Exercise objective – Repeat the data that follows in full. Do not include the pictures.

Dataset entries
+++++

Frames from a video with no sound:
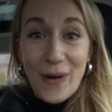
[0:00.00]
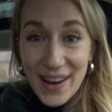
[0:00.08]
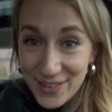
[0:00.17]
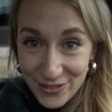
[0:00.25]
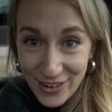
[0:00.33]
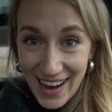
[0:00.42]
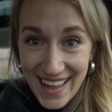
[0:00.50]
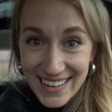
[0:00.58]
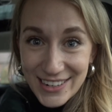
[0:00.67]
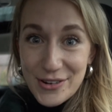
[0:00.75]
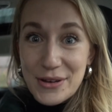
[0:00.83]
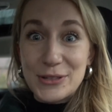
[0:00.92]
one
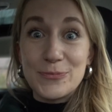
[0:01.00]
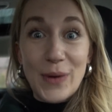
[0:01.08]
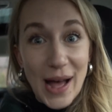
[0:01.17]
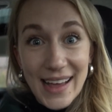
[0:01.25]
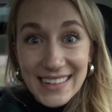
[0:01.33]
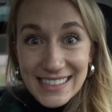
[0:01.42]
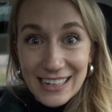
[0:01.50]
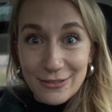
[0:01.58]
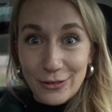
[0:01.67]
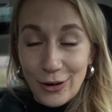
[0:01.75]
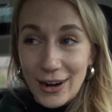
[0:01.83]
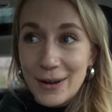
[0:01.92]
friend who I was buying
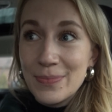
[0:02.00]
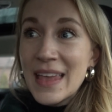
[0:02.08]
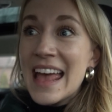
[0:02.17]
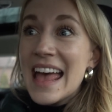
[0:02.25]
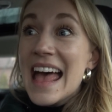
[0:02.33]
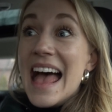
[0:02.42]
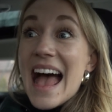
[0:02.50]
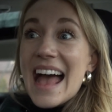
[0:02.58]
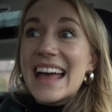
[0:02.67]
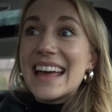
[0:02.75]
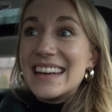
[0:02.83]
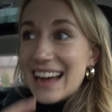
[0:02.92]
stuff for
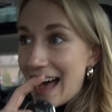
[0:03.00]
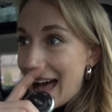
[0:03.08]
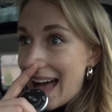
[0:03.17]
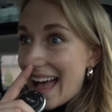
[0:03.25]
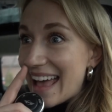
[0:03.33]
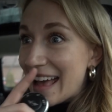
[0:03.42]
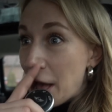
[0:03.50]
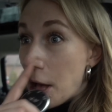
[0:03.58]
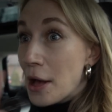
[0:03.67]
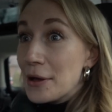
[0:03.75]
and I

+++++

Solution to this problem –
Frames from a video with no sound:
[0:00.00]
[0:00.08]
[0:00.17]
[0:00.25]
[0:00.33]
[0:00.42]
[0:00.50]
[0:00.58]
[0:00.67]
[0:00.75]
[0:00.83]
[0:00.92]
one
[0:01.00]
[0:01.08]
[0:01.17]
[0:01.25]
[0:01.33]
[0:01.42]
[0:01.50]
[0:01.58]
[0:01.67]
[0:01.75]
[0:01.83]
[0:01.92]
friend who I was buying
[0:02.00]
[0:02.08]
[0:02.17]
[0:02.25]
[0:02.33]
[0:02.42]
[0:02.50]
[0:02.58]
[0:02.67]
[0:02.75]
[0:02.83]
[0:02.92]
stuff for
[0:03.00]
[0:03.08]
[0:03.17]
[0:03.25]
[0:03.33]
[0:03.42]
[0:03.50]
[0:03.58]
[0:03.67]
[0:03.75]
and I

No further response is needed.